Paris, France--Over 50 Indigenous Peoples
Organizations and Non-Governmental Organizations involved in meetings
surrounding the Convention on Biological Diversity, presented an open
letter today recommending a ban on Genetically Modified trees on the basis
of their potential impacts on forest biological diversity.

They expressed their concern that the current biofuels boom and the rush for
so-called second generation biofuels will lead to dangerous experiments with
these trees.The document was presented to delegates attending the Subsidiary
Body on Scientific, Technical and Technological Advice (SBSTTA).

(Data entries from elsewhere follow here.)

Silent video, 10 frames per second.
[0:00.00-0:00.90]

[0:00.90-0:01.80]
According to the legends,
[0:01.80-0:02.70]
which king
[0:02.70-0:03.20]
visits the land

SBSTTA is a
subsidiary body of the Conference of the Parties (COP) of the Convention on
Biological Diversity, and advises the CBD on scientific and technical
issues.

The letter, which was circulated by World Rainforest Movement,
Global Justice Ecology Project and Global Forest Coalition, insisted
oncompliance by all countries with the precautionary approach in regard to
GM trees, as agreed upon at the CBD's 8th Conference of the Parties last year in Curitiba, Brazil. Trees are being engineered with unnatural traits such as the ability to kill insects, or have reduced lignin. Lignin is the substance in a tree that makes it strong
and protects it from disease, fungus,wind and other environmental stresses. The escape of these traits into forests via seed or pollen threatens to contaminate forests with these traits, which could disrupt forest ecosystems, damage biodiversity and wildlife, as well as potentially harming the health of nearby communities.

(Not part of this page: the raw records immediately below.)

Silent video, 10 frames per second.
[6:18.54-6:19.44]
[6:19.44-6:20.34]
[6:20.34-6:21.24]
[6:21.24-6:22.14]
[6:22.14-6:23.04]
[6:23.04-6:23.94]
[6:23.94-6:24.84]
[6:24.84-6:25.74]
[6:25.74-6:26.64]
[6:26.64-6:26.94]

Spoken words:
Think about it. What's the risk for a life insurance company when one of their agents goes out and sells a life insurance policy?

Trees can spread seeds and pollen for hundreds of kilometers. Ironically,
though GE trees threaten to worsen global warming by damaging the ability of
natural forests to store carbon, companies propose to develop GE tree
plantations as a source for biofuels.

World Rainforest Movement's Ana Filippini said, "Countries are dangerously ignoring the precautionary approach as research in GM trees is currently being carried out in at
least the following countries: Australia, Brazil, Canada, Chile, China, Finland, France, Germany, Japan, New Zealand, Portugal, Spain, Sweden, United Kingdom and United States." "Last week in the U.S., APHIS (the Animal Plant Health Inspection Service), a subsidiary body of the US Department of Agriculture, approved a request by GM tree corporation ArborGen to allow their field trial of genetically modified eucalyptus
trees in Alabama to flower and produce seeds," Anne Petermann of Global Justice Ecology Project stated."Similar permission is being sought for GM tree test plots in Brazil," she added.

"With the current rush for agrofuels, companies and governments are looking to GM trees as potential source for future supplies of cellulosic ethanol", concluded Simone Lovera of Global Forest Coalition. "This will have a devastating impact on forests and forest-dependent peoples all over the world." According to the Biotechnology and GMOs information Website http://gmoinfo.jrc.it/gmp_report.aspx?CurNot=B/FR/07/06/01, this month in France, the same country this SBSTTA is being held, the company INRA, will begin a study of transgenic poplar trees for bioethanol production. The five year GM tree experiment will be located at the nursery of the Breeding Experimental Unit on the ground of the INRA-Orleans Centre located in Saint Cyr en Val, in France.